How THE MARVELOUS MRS MAISEL Creates A Compelling Opening Oner
The Marvelous Mrs. Maisel is a 50s / 60s period piece from Amy Sherman-Palladino, so naturally it’s going to involve a lot of intricate camera moves showing off quick quips and set design. A season premiere calls for upping the ante, and Season 2 “Simone” comes right out of the gate with this oner which sweeps us into Midge’s world before we get a chance to breathe.
It’s actually two oners carefully stitched together, with a break into group-versus-one shot-reverse-shots, then a short reversal of the second oner.
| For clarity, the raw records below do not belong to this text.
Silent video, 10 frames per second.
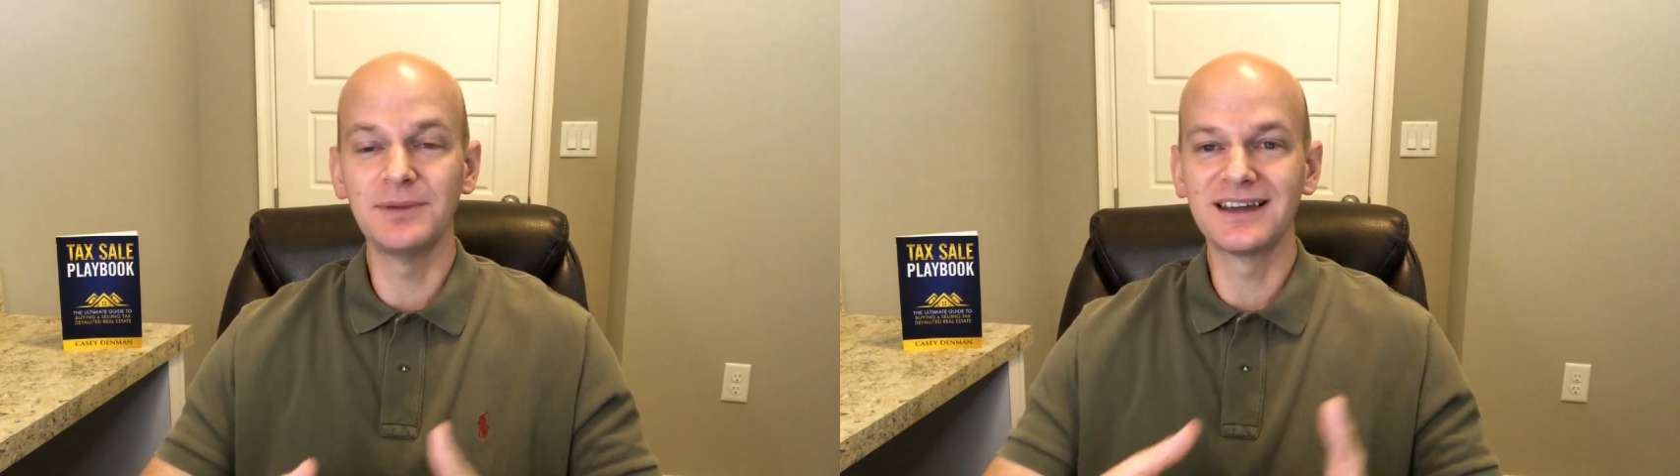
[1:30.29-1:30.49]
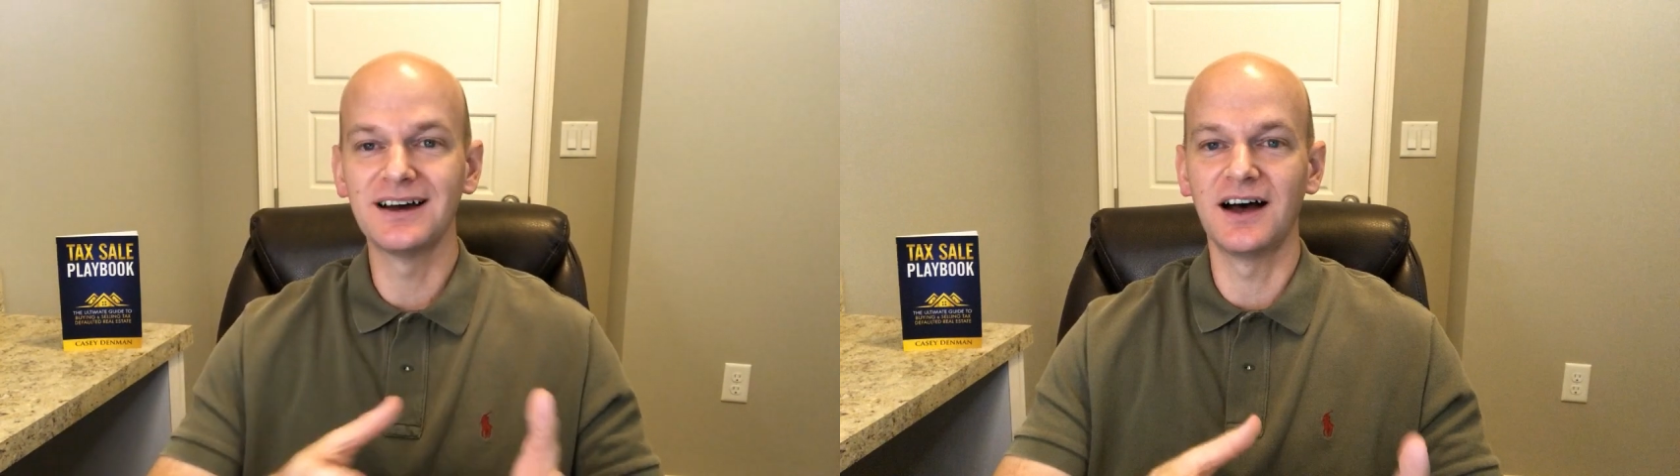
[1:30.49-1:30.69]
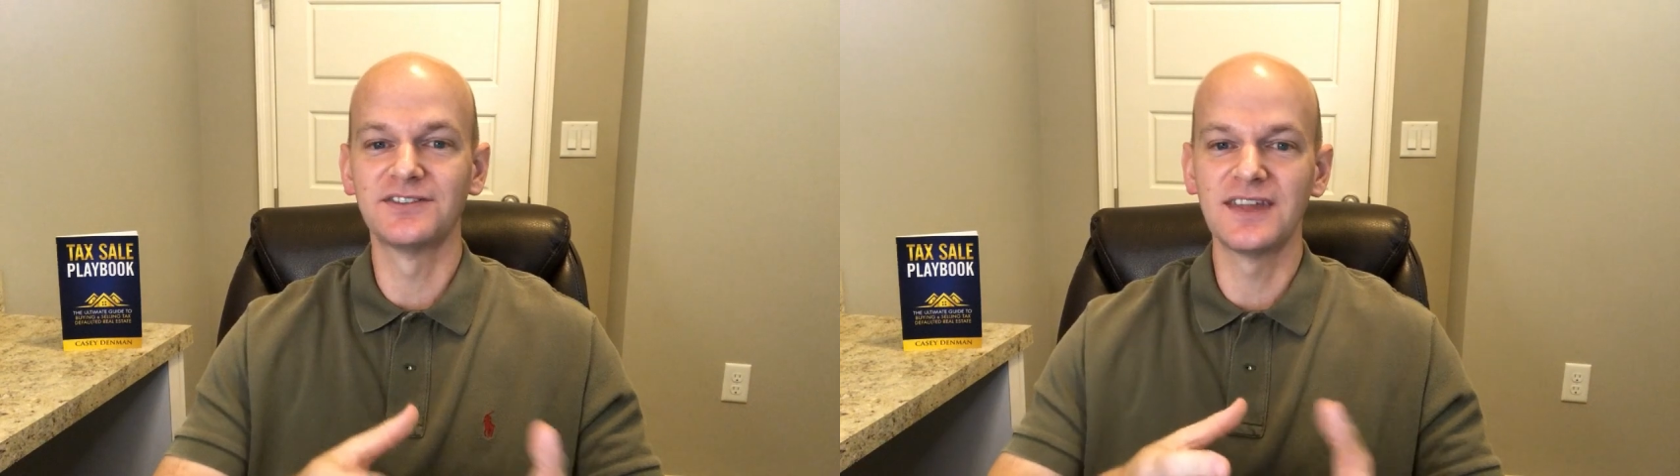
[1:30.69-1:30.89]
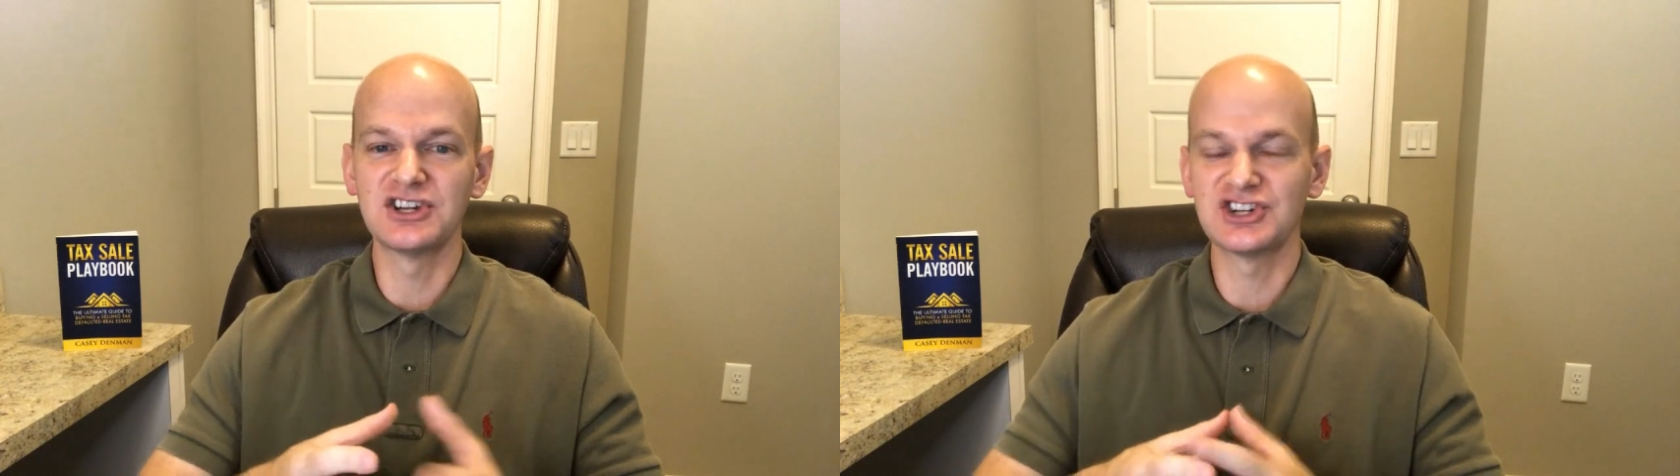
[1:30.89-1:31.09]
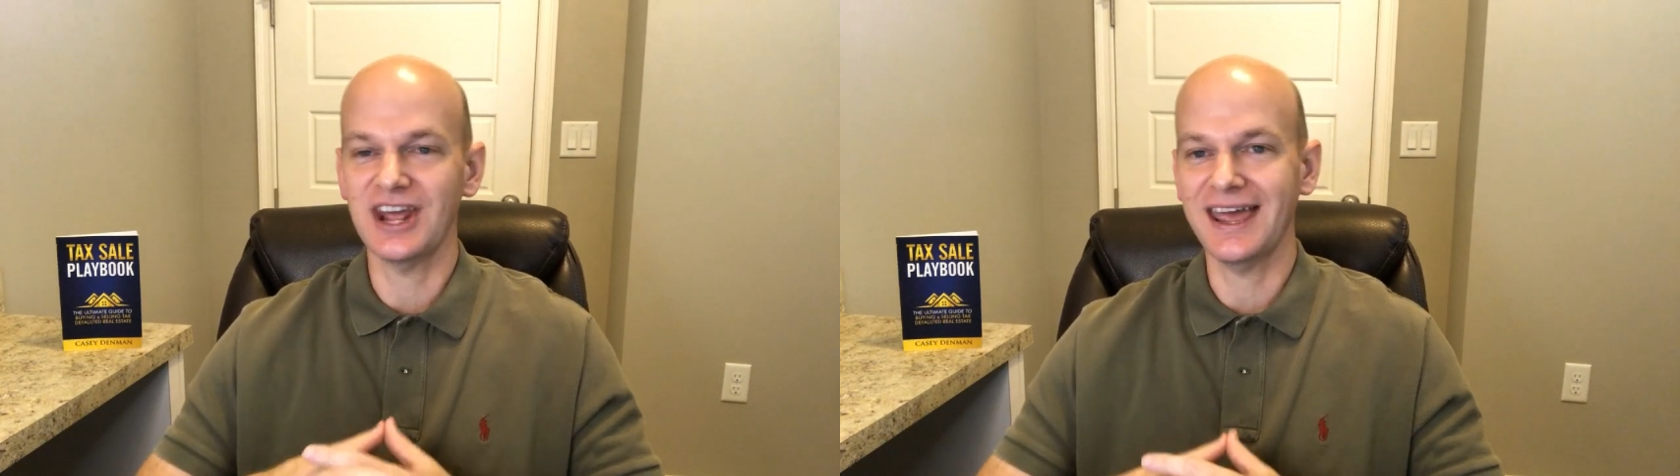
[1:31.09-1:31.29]
because of the
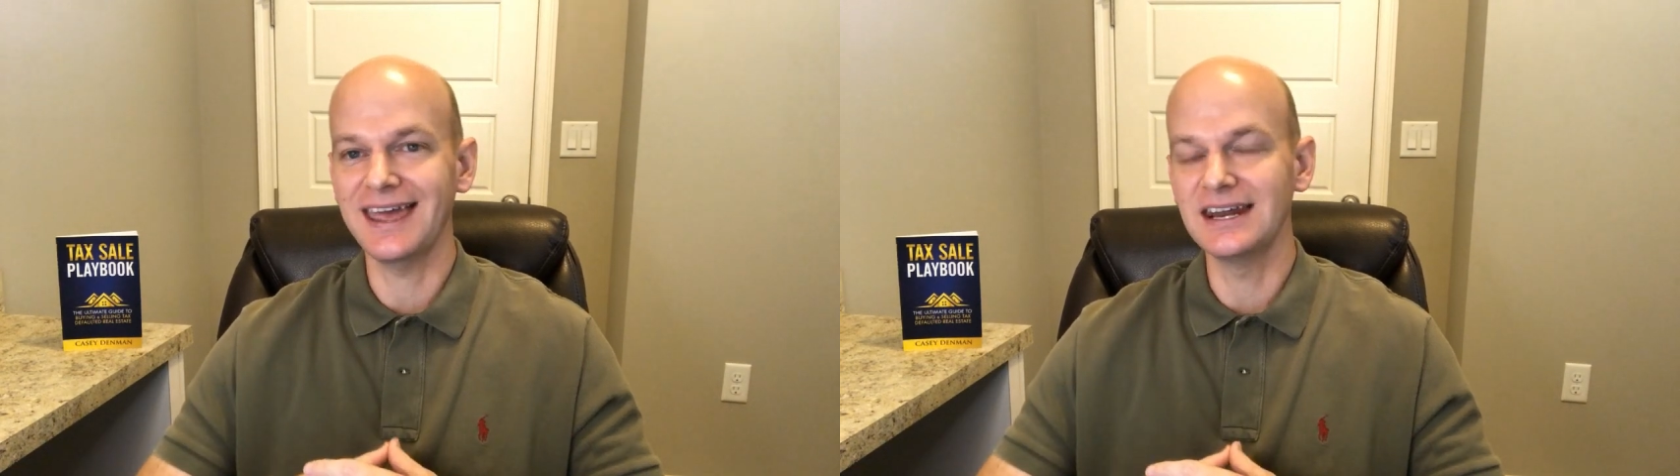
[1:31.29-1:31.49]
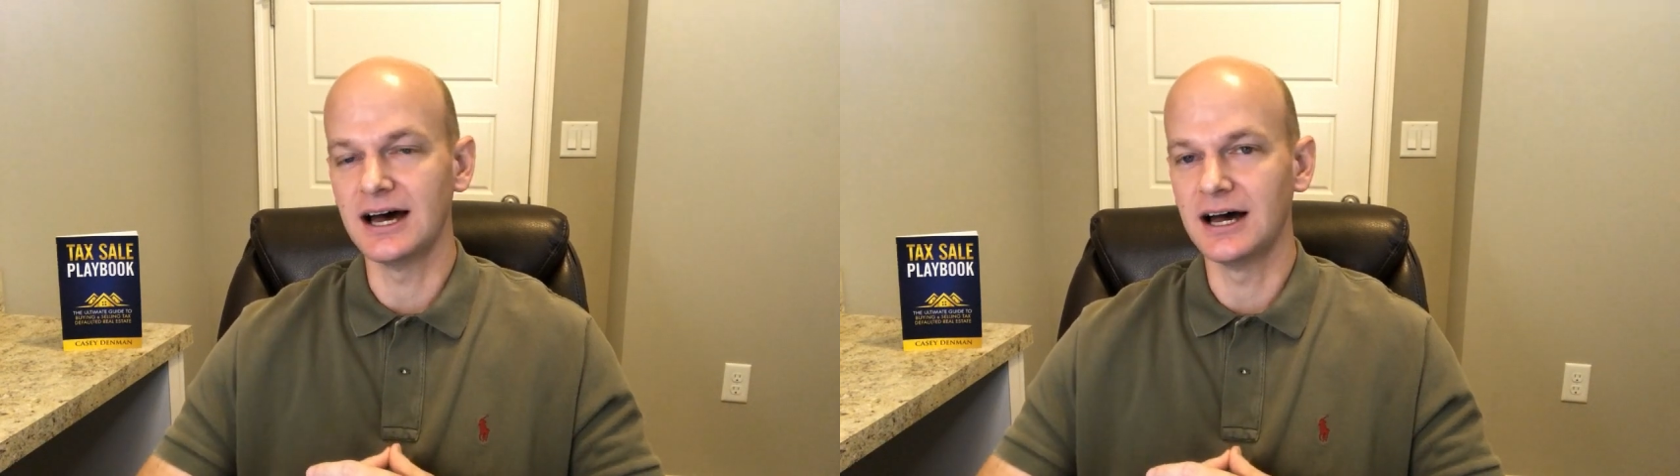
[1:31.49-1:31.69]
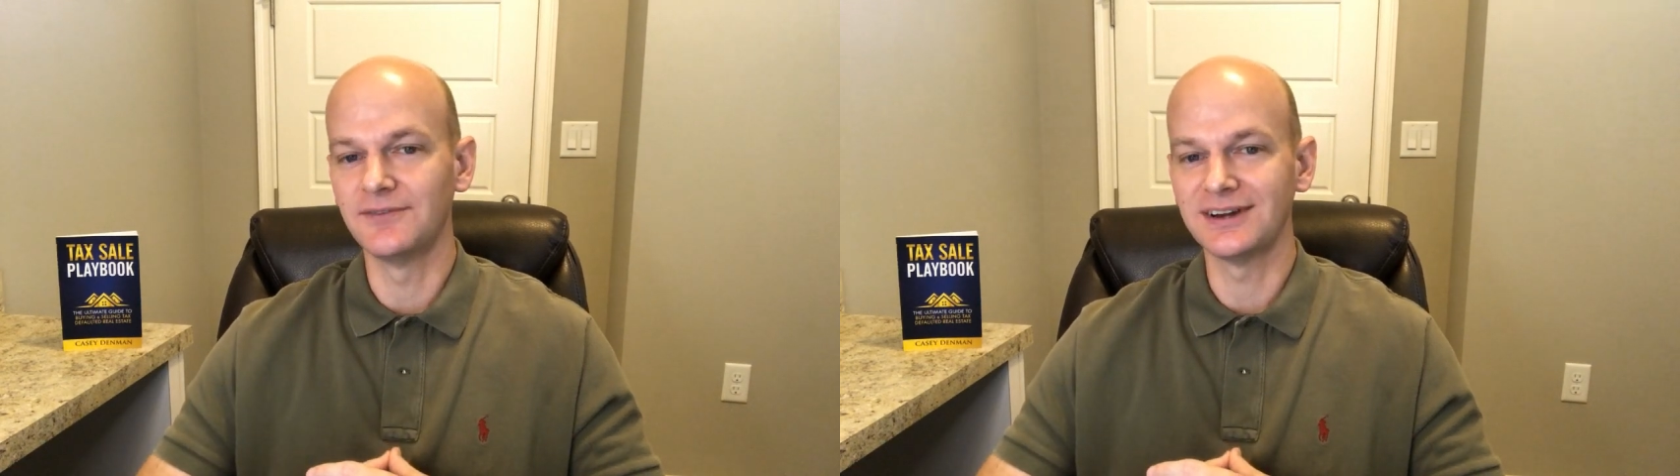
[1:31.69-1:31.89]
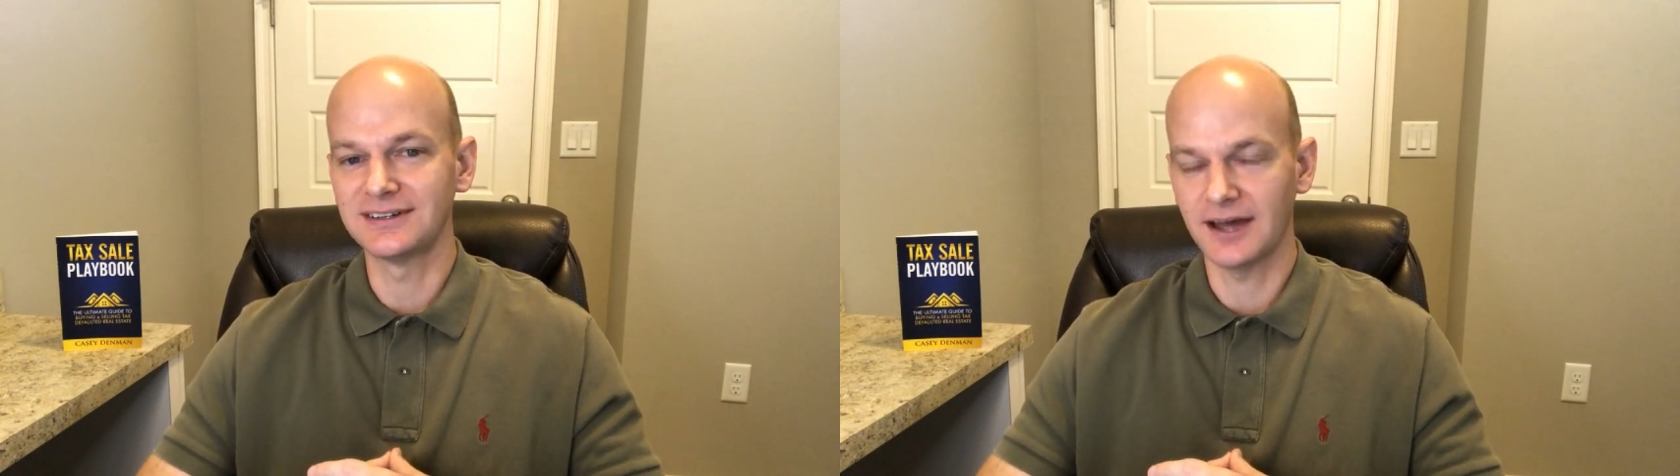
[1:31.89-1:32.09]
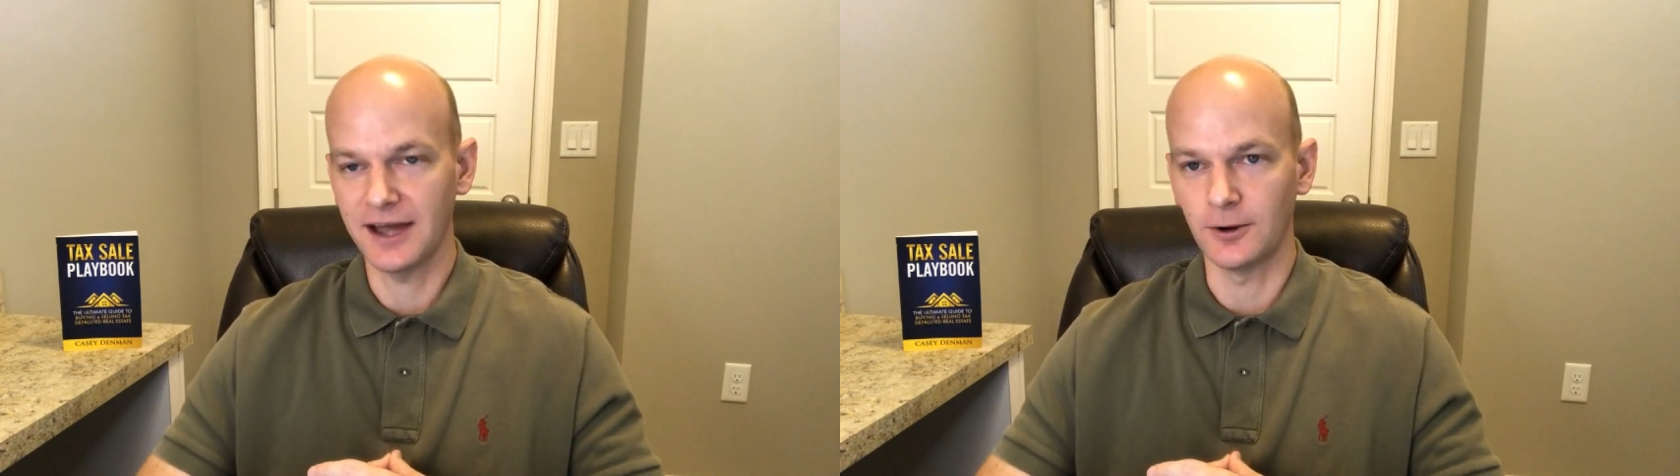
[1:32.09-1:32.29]
chain of
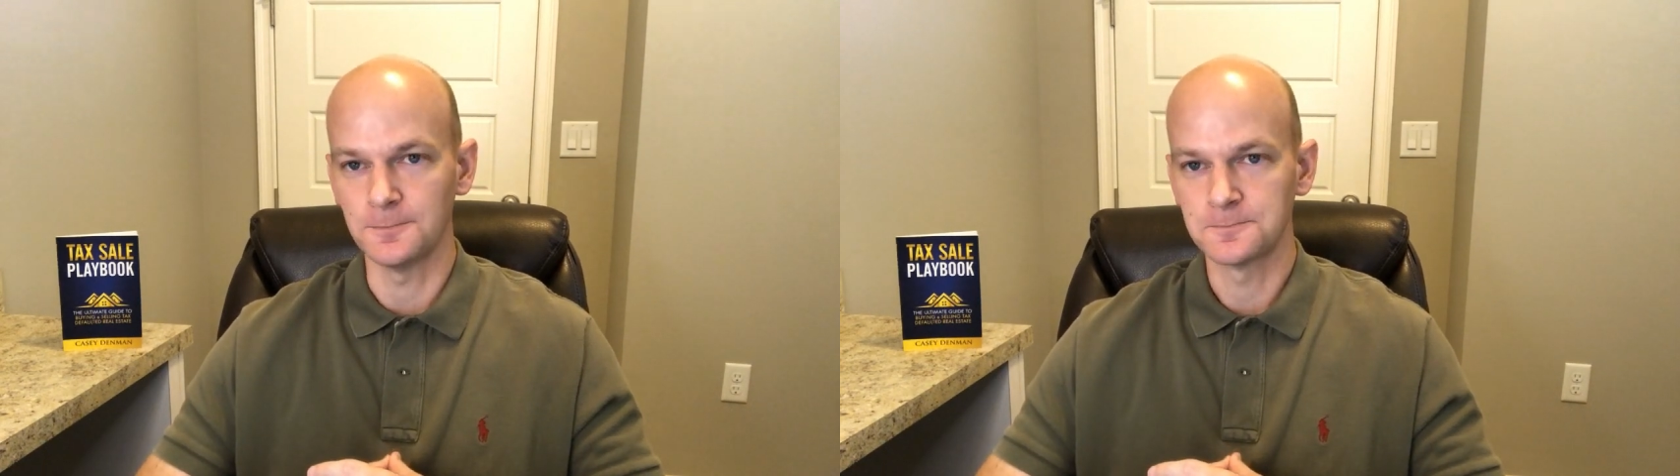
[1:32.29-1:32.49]
title.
All those choices are made to keep the scene’s momentum; take a look then we’ll break it down!
0:00-0:14 The first 15 seconds are about immersing us in the world; no characters we know, nobody with speaking lines, just a flurry of aesthetically pleasing activity with a jaunty tune underneath — the better for 1AD to be able to yell directions and keep all the actors moving properly to motivate the camera and/or provide colour and motion in the right places, then get the hell out of the way.
0:15-0:17 The ‘stitch’ comes as a piece of mail is dropped down a chute and the camera ‘follows’ it, using the blackness to cover for a cut and CGI-flipping the letter until it lands in a very real mail cart. The camera tilts up and follows the mail carrier to begin the scene’s second oner.
The real cleverness here is the information it delivers about Midge’s new position: we followed the letter down down down from the bright, gorgeous, fancy shop floor to the flouro-lit basement operating board. Since Season 1, Midge has been demoted to a literally and figuratively lower station.
0:17-1:29 If the first oner is exposition wrapped up in fancy camerawork, the second oner is about Midge as a person, her ability to talk fast, be funny, and relate to people.
The mail cart leads us into a room of phone operators, furiously talking and connecting and in one case having a minor panic attack.
0:25-0:37 The operators do their thing with cigarettes, telephone wires, and note they’re all wearing dainty wristwatches and have nails painted the same colour!
It’s a technical move requiring lots of coordination — just as characters ‘clear frame’ actors would push their chairs out of the way — but it crates a sense of momentum to the end of the row, where we get to our ‘hero shot’ of Midge.
0:38-0:50 By the time the camera moves around to show the room, everyone is back in place, then as the camera swings past Midge, we see — smack-dab in the gap framed by the doorway — her friend call for help. In response Midge pushes her chair across the room, followed closely by the camera.
Mad props to the casual no-look assist from this operator to swing her into place (as the music sings “just leave everything to me!”)
Note there’s someone carrying a package in the background, keeping things moving even as Midge comes to a (temporary) stop.
0:50-1:28 The rest of the oner is Midge scooting from station to station working her magic and quick quips.
1:29-1:50 The oner cuts, but not for technical inability to continue.
Midge is now ‘holding court’ with all the operators, and the most efficient, effective way to show this is a wide of the whole group, intercut with a medium of Midge.
Could you keep the camera moving in one continuous shot and still get a wide and medium? Well at the pace everyone is talking, it would require whippans to keep up, and whips would go against the vibe of the scene, which is that while the characters are frenetic, the camera is not.
1:50-2:02 To cap it all, there’s a ‘reverse’ of the entrance oner, the camera pulling backwards out of the room, then following a handyman (motivating the camera AND wearing a jumpsuit emblazoned with the department store’s name) down the hallway before smashing into a wall to take us to the title card.
Bonus! 2:06-2:09 After the title card, the music concludes as there’s a hard cut to Susie. Not only are her surroundings messy and low-rent, but Susie is asleep and the camera is still for the first time, everything completely in contrast to Midge’s world.
As the music ‘says’ right before Susie tells her phone to fuck off: tadaaaaaaaaaaa!